- _What the exercise asks_:
Give the listing again character for character, but drop the images.

- _Information supplied_:
§ §
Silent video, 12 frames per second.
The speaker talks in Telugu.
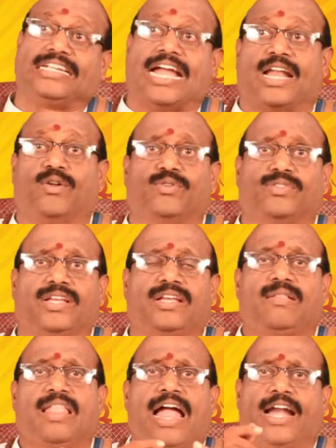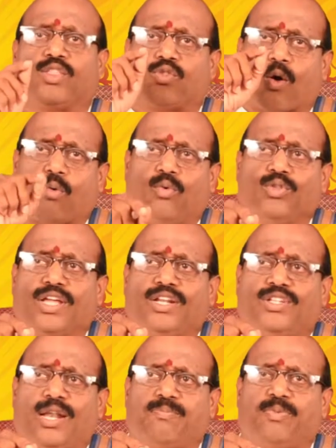జ్ఞానం ఉంది అంటే తక్కువ
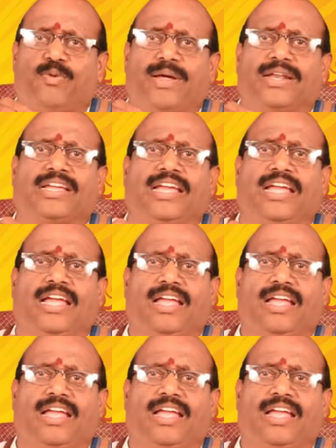తెలిసినప్పుడు మనకి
§ §
- _Written solution_:
Silent video, 12 frames per second.
The speaker talks in Telugu.
జ్ఞానం ఉంది అంటే తక్కువ
తెలిసినప్పుడు మనకి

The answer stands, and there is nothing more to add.